Friday, Jun 23, 2017, 2:00 pm
Rethink This Iowa: Do Not Gut the Leopold Center for Sustainable Agriculture
Since 1987, the Leopold Center for Sustainable Agriculture (LCSA) in Ames, Iowa, has been looking into ways to reduce the environmental impact of food production. Applying a scientific approach to ethical land use, the center has been funding the research needed to make sustainable farming methods not just possible, but profitable. Long before the "good food movement" grew into the national force it is today, their work included the implementation of integrated pest management techniques, bioreactors, cover crops, early spring nitrate tests, crop rotations, rotational grazing methods and much more—the results of which were shared with farmers and other researchers across the country.
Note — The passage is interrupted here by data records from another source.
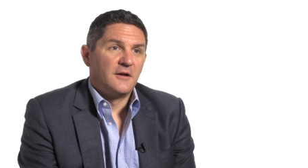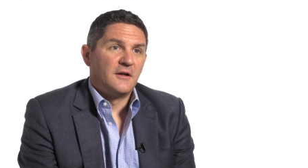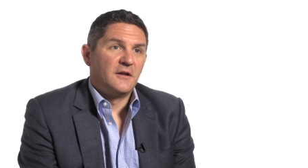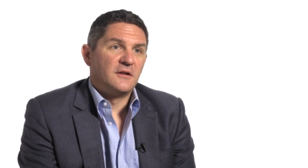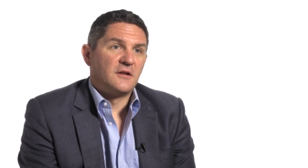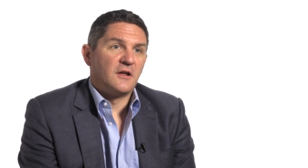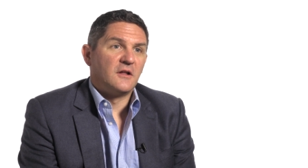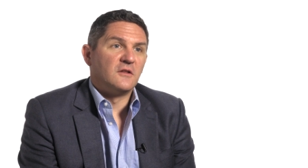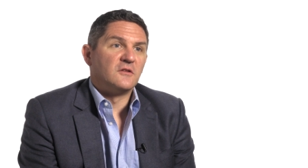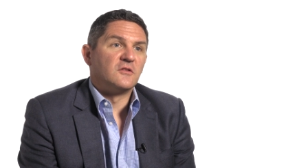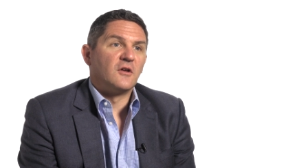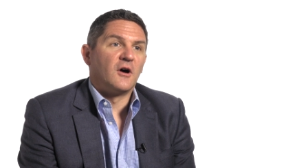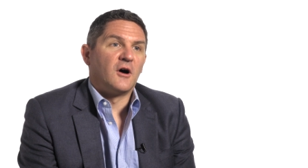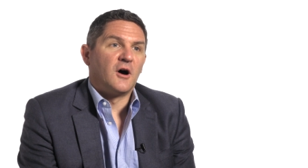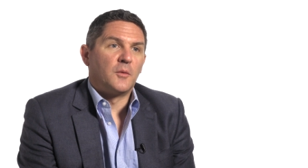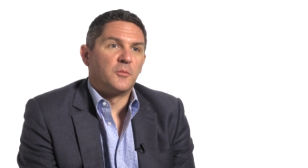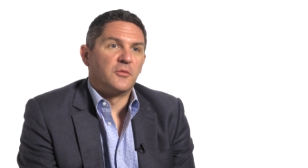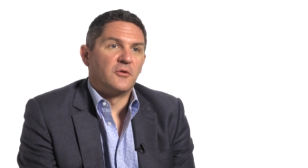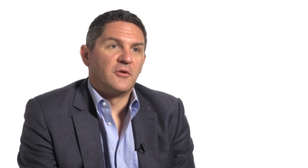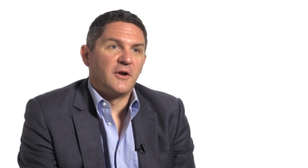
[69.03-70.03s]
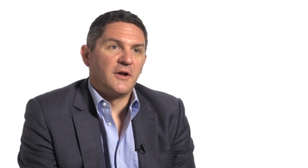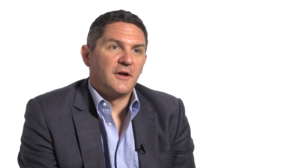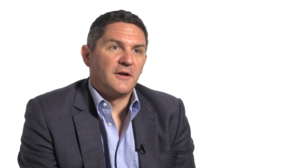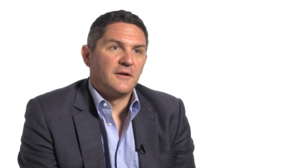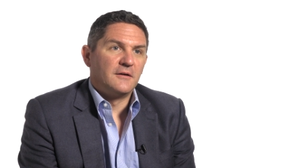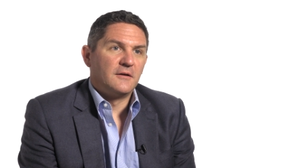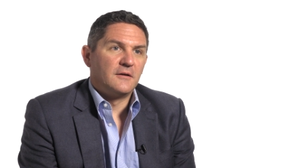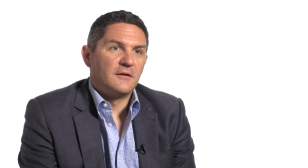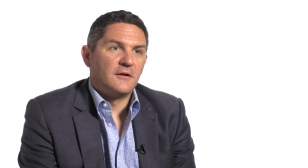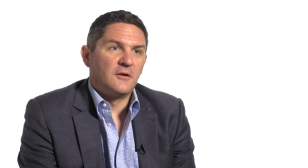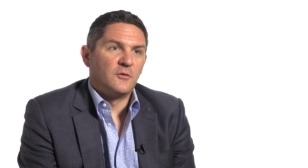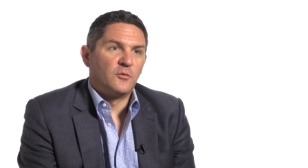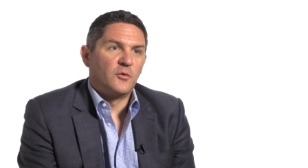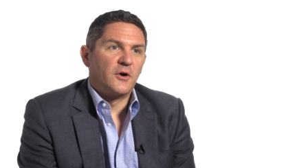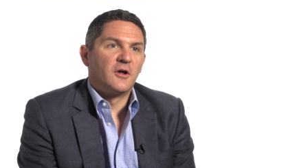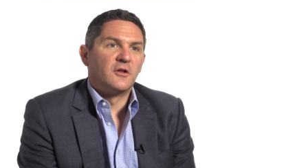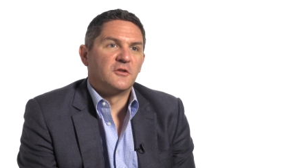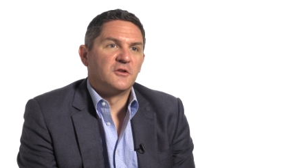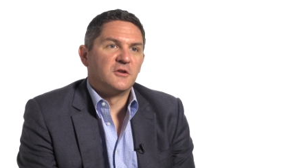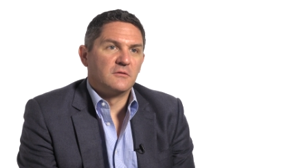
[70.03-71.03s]
It tends to operate in
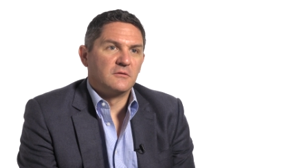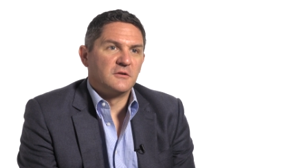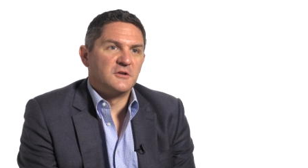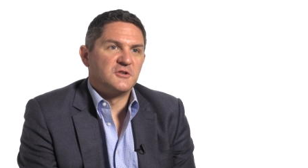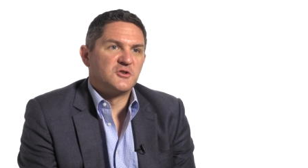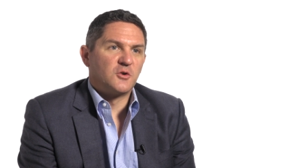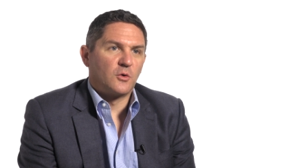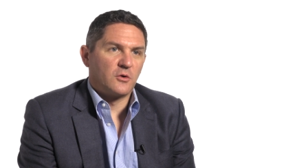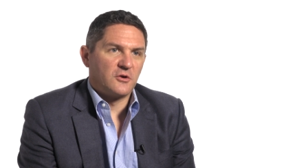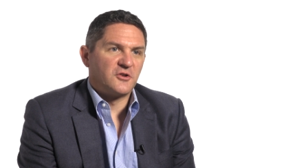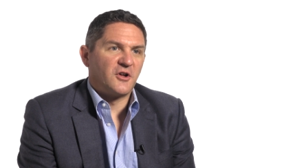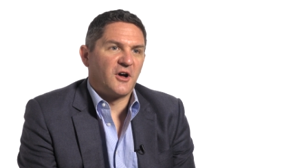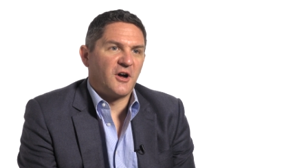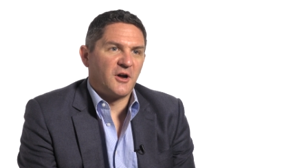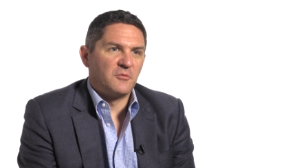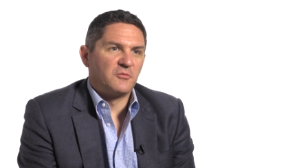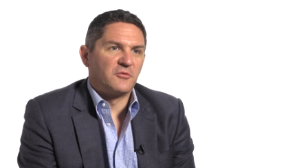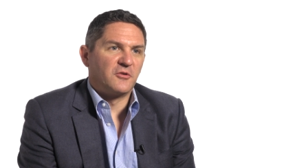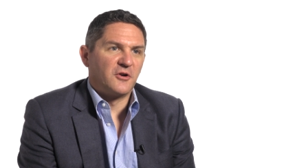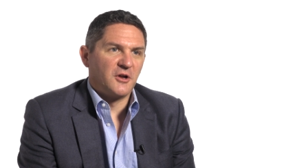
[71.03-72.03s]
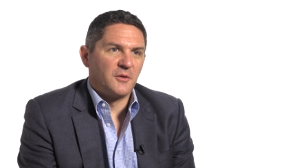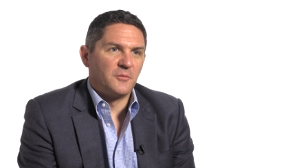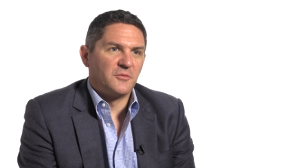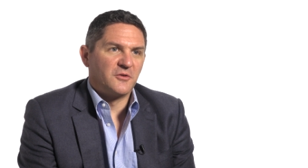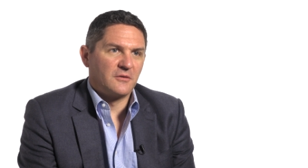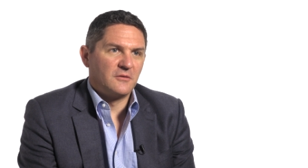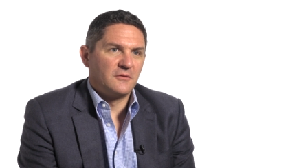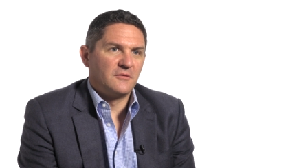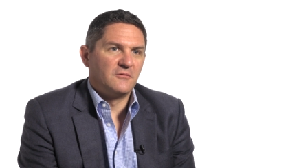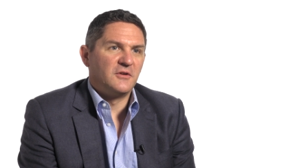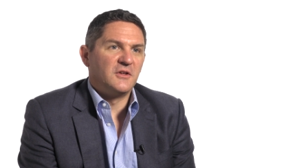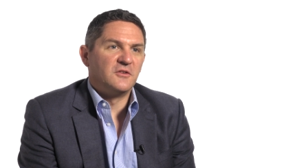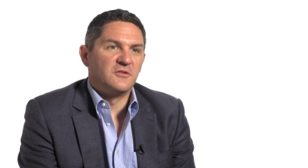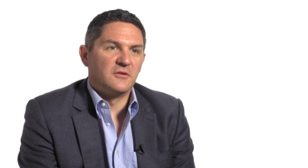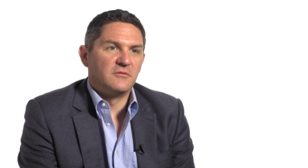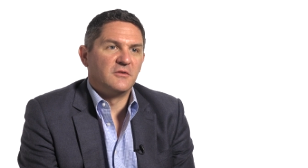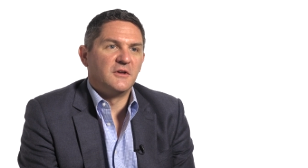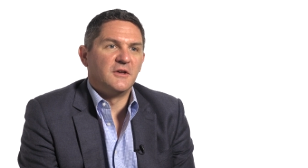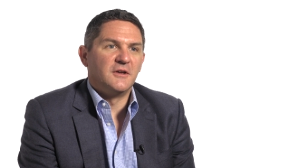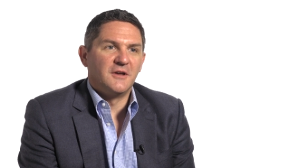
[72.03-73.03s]
relatively short time frames
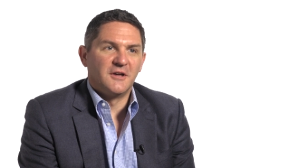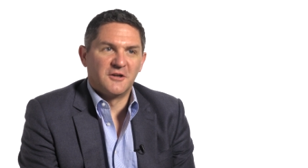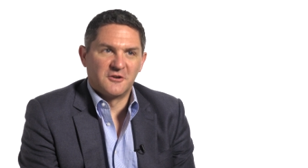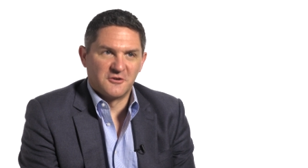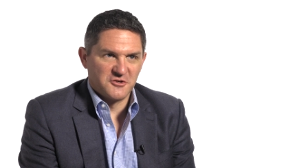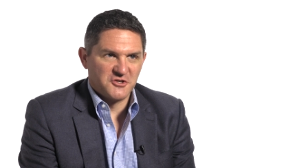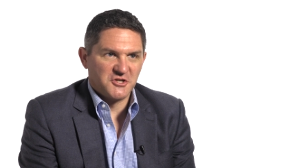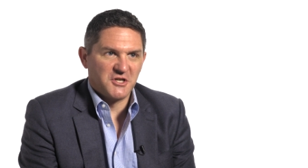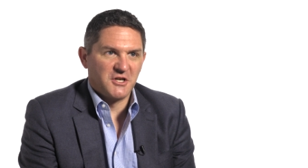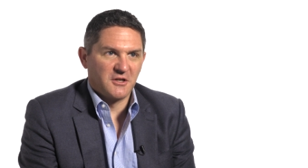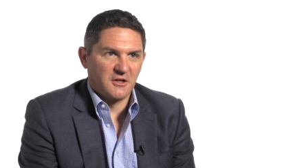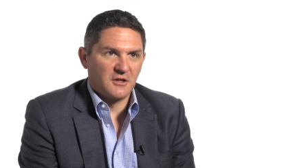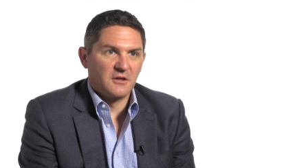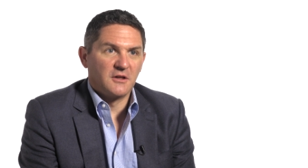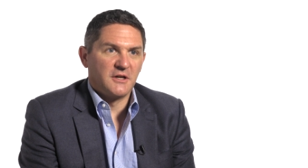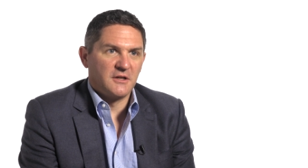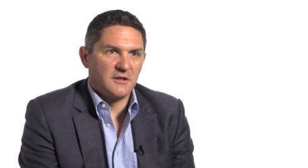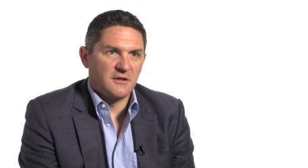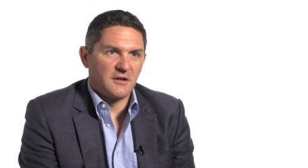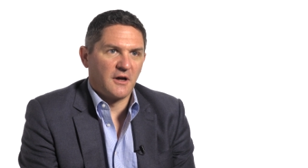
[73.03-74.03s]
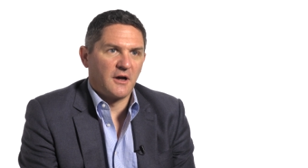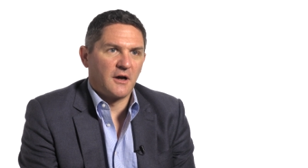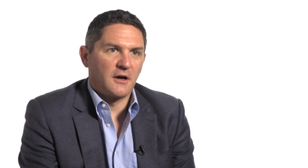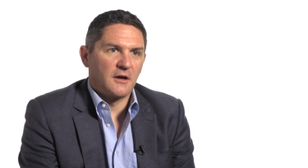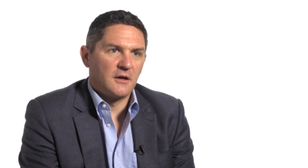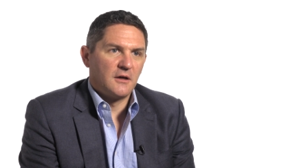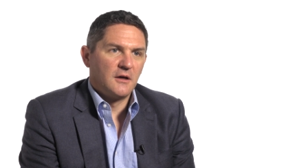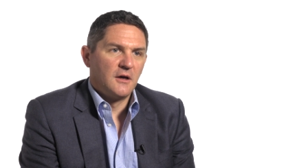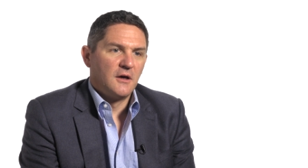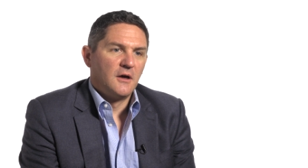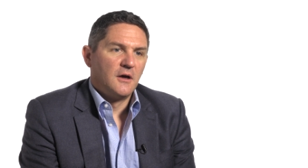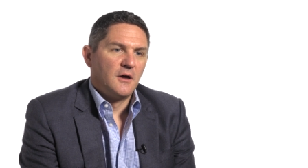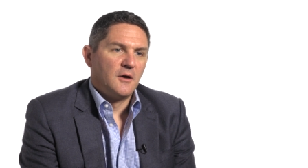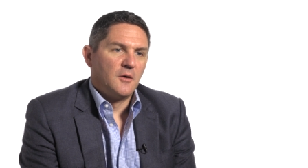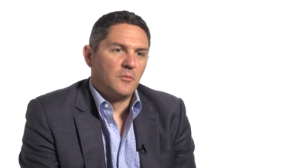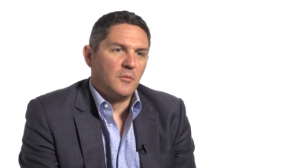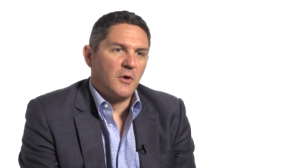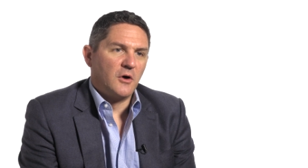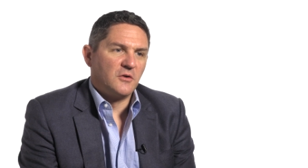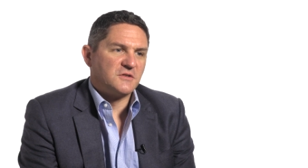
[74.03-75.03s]
vis-a-vis energy and clean tech.
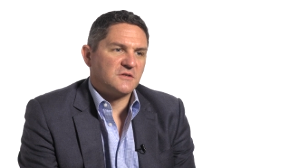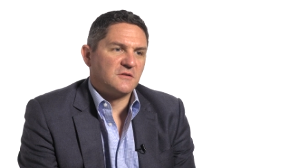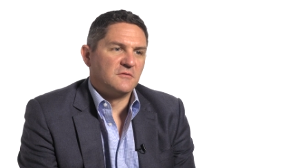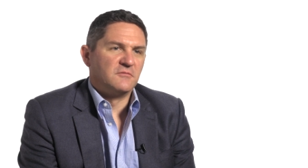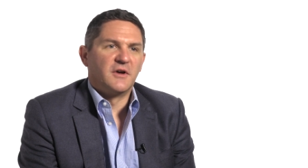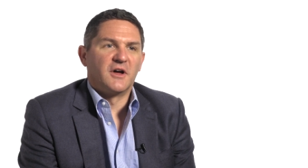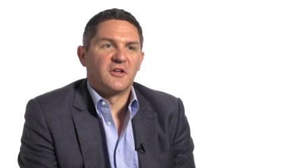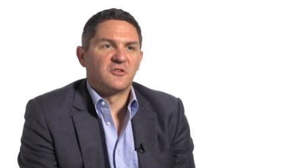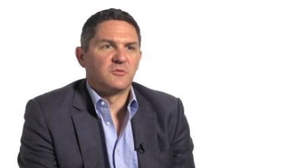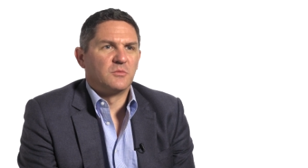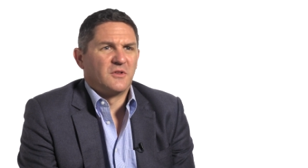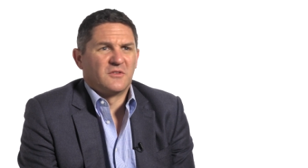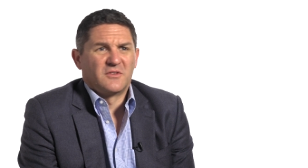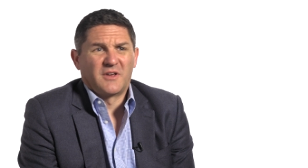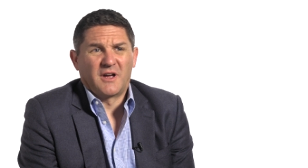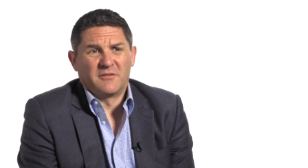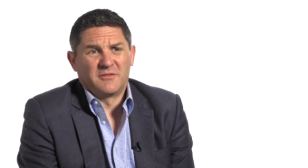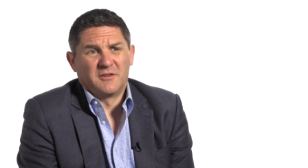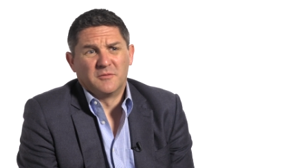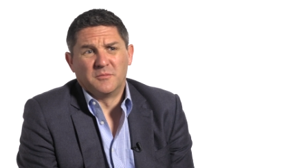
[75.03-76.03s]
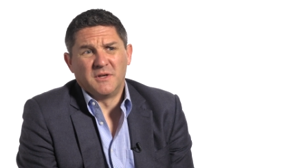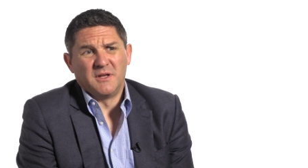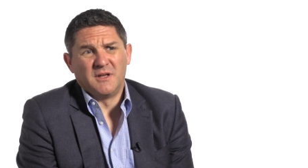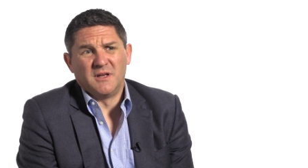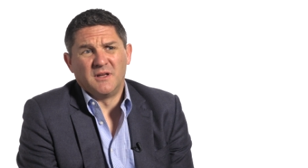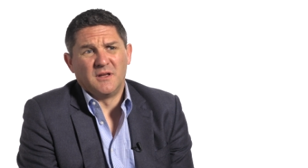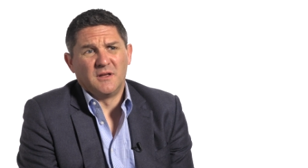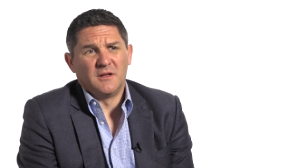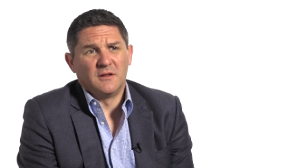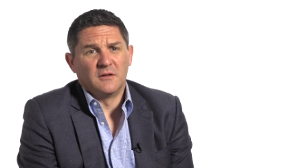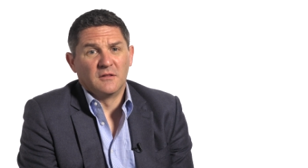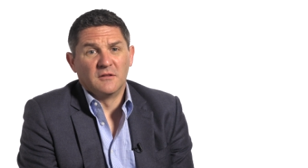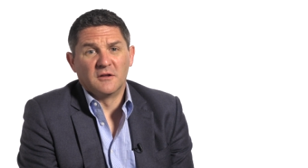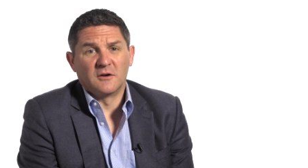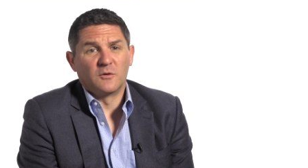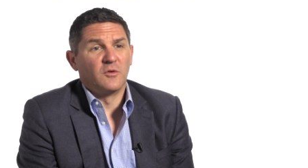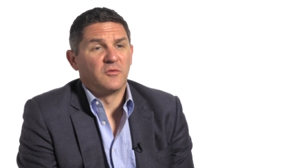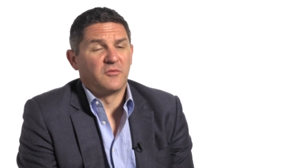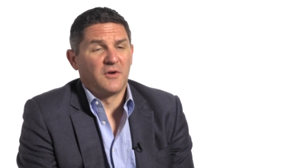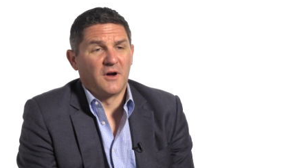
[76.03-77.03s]
Most investments have to be
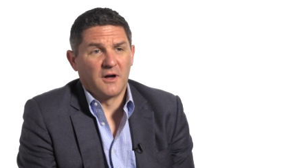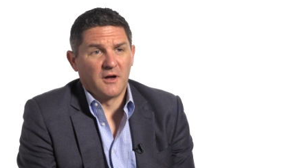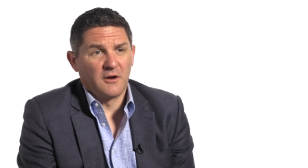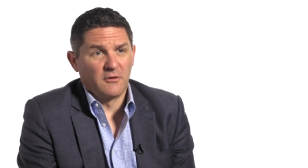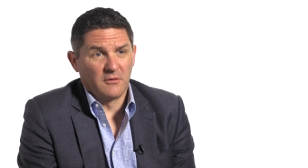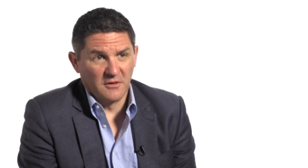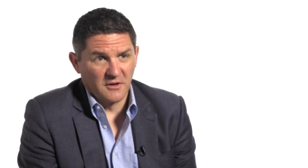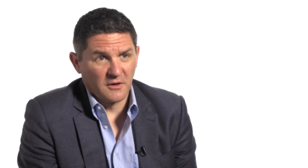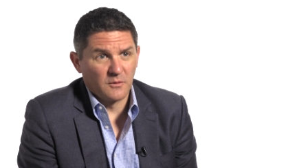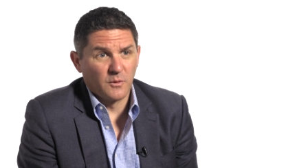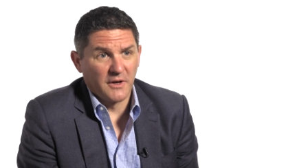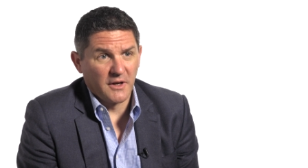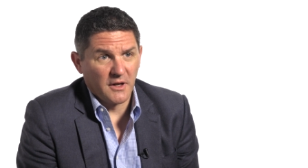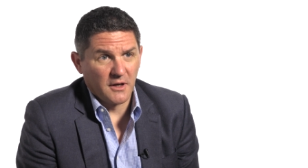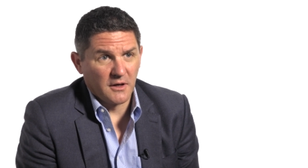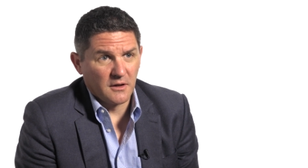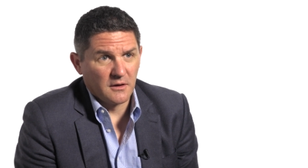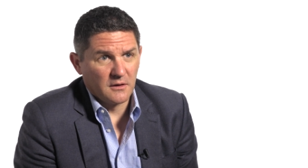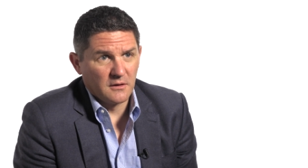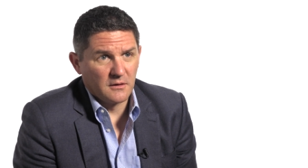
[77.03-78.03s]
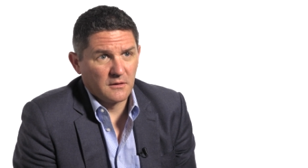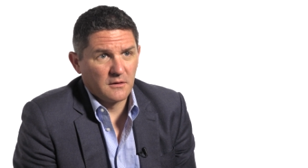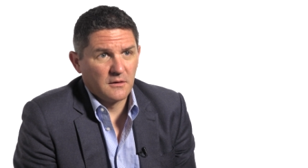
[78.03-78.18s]
liquefied or liquidated.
All was going well enough until April 17, when the Iowa Senate without warning passed new legislation that ended LCSA’s funding and, going one diabolical step further, required the center to close. The funds in play—about $1.3 million annually—are generated from a fee imposed on nitrate fertilizers and pesticide registrations under the 1987 Iowa Groundwater Protection Act. The new bill instructs that those funds be redirected to the Nutrient Research Center, also at Iowa State University (ISU). On May 12, however, in one of his final gubernatorial acts before becoming the Trump administration’s ambassador to China, Iowa Gov. Terry Branstad (R) vetoed the portion of the bill he’d previously signed requiring LCSA to shut its doors, but let the funding cut stand.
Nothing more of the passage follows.